Kingston Wharves left for dead

Peculiarities of the local stock market can be seen in many areas with the performance of Kingston Wharves since 2019 highlighting the exuberance of many investors. They pushed the stock up to a high of $78 in 2019 with earnings per share of $1.82 from profits of $2.6 billion, up from a profit of $1.97 million in 2018, with earnings per share of $1.36, but the stock was selling at an enormous price earnings ratio in excess of 43 times 2019 earnings.

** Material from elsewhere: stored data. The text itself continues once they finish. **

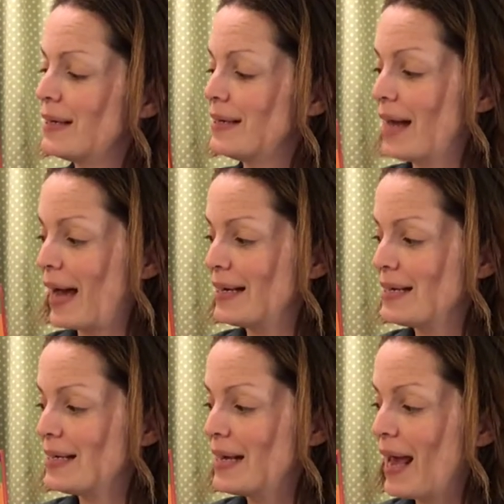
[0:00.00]

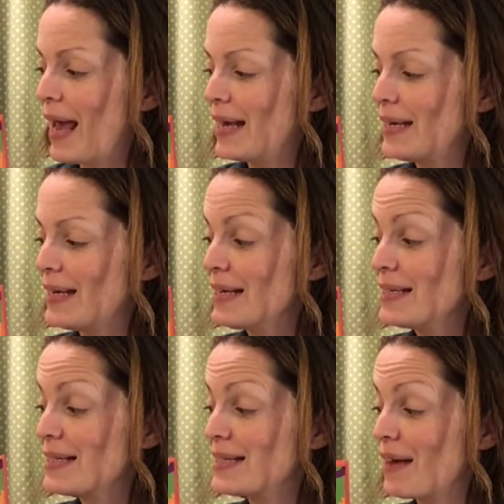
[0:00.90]
90, 80,
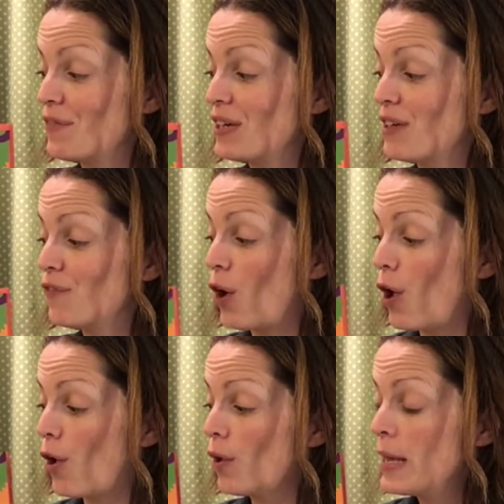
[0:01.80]
70
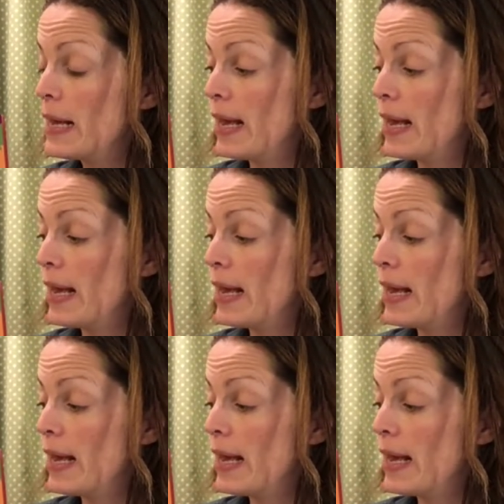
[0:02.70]
fall,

Kingston Wharves’ profit rose 8% in Q3.

Investors could not care less about a stock that was excessively overvalued, with the valuation well ahead of the market average at the time, around 22 times at the end of 2019. The company reported a profit of $3.25 billion in 2021 versus $2.28 billion in 2020 for earnings per share of $2.24 up from $1.57 in the previous year. Investors who were paying nearly $80 per share in 2019 are now scared to buy the stock around the $32 level even with improved earnings since 2019.
Admittedly, interest rates on Government of Jamaica Treasury bills at 1.6 percent in December 2019 were very attractive but it was at an unsustainable level and is now just over eight percent. This would result in a reduction in share valuation. But it does not explain why a stock that was priced at twice the rest of the market is no longer having a premium over the market.
For the current year to September, Kingston Wharves reported flat earnings of $2.1 billion compared to the previous year, but the third quarter reflects a 7.7 percent improvement in profits to $837 million in 2022 from $778 million in 2021.
Other operating revenues came in at $135.5 million in the September 2022 quarter, up from $53 million in 2021 and for the year to date, $155.8 billion down from $316 billion in 2021.
Cost of sales in the September quarter amounted to $1.267 billion versus $1.06 billion in 2021 and for the nine months $3.6 billion versus $3.1 billion, resulting in a gross profit of $1.18 billion for the September 2022 quarter, a slight improvement over the $1.16 billion in the previous year and for the nine months, $3.39 billion versus $3.1 billion. The gross profit margin slipped from 52 percent in the September 2021 quarter to 48 percent in 2022 with the year to date dipping from 50 percent in 2021 to 48 percent this year.
Administrative expenses amounted to $335 million in the September 2022 quarter, up 16 percent from $290 million in 2021 and for the nine months, rose 23 percent to $1.1 billion from $899 million in the previous year. Finance costs accounted for $25 million in the September 2022 quarter, up from $20.55 million last year and for the nine months, $32 million, down from $90 million in the previous year’s nine months. Taxation accounted for $117 million versus $127 million in the 2021 September quarter and $304 million for the nine months to September 2022, from $342 million in the previous year.
Shareholders’ equity ended the period at $36.66 billion. Total borrowed funds amounted to just $1.7 billion while it holds cash funds and investments of $9.5 billion. Current assets amount to $11 billion and current liabilities of $1.96 billion. Cash flows from operation generated inflows of $3.3 billion, after spending $1.5 billion on the purchase of property and $873 million on paying dividends and loan repayment of $500 million, the company used up all the inflows for the nine months.
Net book value per share amounts to $25.64, with the stock priced at $31.85 for a 24 percent premium. projects earnings for the current year at $2.25 and $3 for 2023. These earnings suggest a stock price in 2023 in the $40 to $50 region at a PE of around 16 and it could be higher as interest rates should start to moderate by the middle of 2023 if not before. Going forward growth in the local economy is expected to continue for some time, accordingly, the wharf should be enjoying increased through put and result in increased revenues and profits.